======== Task material ========

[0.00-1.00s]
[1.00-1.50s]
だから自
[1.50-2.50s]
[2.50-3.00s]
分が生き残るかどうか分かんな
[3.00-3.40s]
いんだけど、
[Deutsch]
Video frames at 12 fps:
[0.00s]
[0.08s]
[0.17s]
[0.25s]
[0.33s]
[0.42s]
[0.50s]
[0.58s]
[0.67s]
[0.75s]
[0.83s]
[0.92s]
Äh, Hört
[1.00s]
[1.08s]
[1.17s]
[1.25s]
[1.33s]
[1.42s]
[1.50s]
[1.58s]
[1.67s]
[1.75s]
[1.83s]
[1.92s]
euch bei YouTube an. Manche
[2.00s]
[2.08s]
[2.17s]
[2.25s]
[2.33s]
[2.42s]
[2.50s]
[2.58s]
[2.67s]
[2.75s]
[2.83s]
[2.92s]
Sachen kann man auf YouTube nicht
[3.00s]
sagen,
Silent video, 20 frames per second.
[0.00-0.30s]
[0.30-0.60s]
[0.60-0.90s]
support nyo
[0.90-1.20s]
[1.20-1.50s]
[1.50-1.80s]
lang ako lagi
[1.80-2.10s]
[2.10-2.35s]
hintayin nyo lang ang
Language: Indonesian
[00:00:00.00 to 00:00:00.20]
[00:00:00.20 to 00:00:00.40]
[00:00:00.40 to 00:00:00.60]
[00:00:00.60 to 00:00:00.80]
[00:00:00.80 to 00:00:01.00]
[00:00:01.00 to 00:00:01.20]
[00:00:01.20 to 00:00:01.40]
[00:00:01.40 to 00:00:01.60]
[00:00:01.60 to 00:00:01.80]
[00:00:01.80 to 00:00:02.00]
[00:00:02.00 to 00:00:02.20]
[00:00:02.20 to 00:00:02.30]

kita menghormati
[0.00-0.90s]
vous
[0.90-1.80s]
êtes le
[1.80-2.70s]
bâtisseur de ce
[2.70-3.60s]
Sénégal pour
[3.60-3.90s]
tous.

========

Retype every line up to and including the one that contains "[00:00:01.00 to 00:00:01.20]", beginning at the first line of the records, with no edits.

* [Task answer]:
[0.00-1.00s]
[1.00-1.50s]
だから自
[1.50-2.50s]
[2.50-3.00s]
分が生き残るかどうか分かんな
[3.00-3.40s]
いんだけど、
[Deutsch]
Video frames at 12 fps:
[0.00s]
[0.08s]
[0.17s]
[0.25s]
[0.33s]
[0.42s]
[0.50s]
[0.58s]
[0.67s]
[0.75s]
[0.83s]
[0.92s]
Äh, Hört
[1.00s]
[1.08s]
[1.17s]
[1.25s]
[1.33s]
[1.42s]
[1.50s]
[1.58s]
[1.67s]
[1.75s]
[1.83s]
[1.92s]
euch bei YouTube an. Manche
[2.00s]
[2.08s]
[2.17s]
[2.25s]
[2.33s]
[2.42s]
[2.50s]
[2.58s]
[2.67s]
[2.75s]
[2.83s]
[2.92s]
Sachen kann man auf YouTube nicht
[3.00s]
sagen,
Silent video, 20 frames per second.
[0.00-0.30s]
[0.30-0.60s]
[0.60-0.90s]
support nyo
[0.90-1.20s]
[1.20-1.50s]
[1.50-1.80s]
lang ako lagi
[1.80-2.10s]
[2.10-2.35s]
hintayin nyo lang ang
Language: Indonesian
[00:00:00.00 to 00:00:00.20]
[00:00:00.20 to 00:00:00.40]
[00:00:00.40 to 00:00:00.60]
[00:00:00.60 to 00:00:00.80]
[00:00:00.80 to 00:00:01.00]
[00:00:01.00 to 00:00:01.20]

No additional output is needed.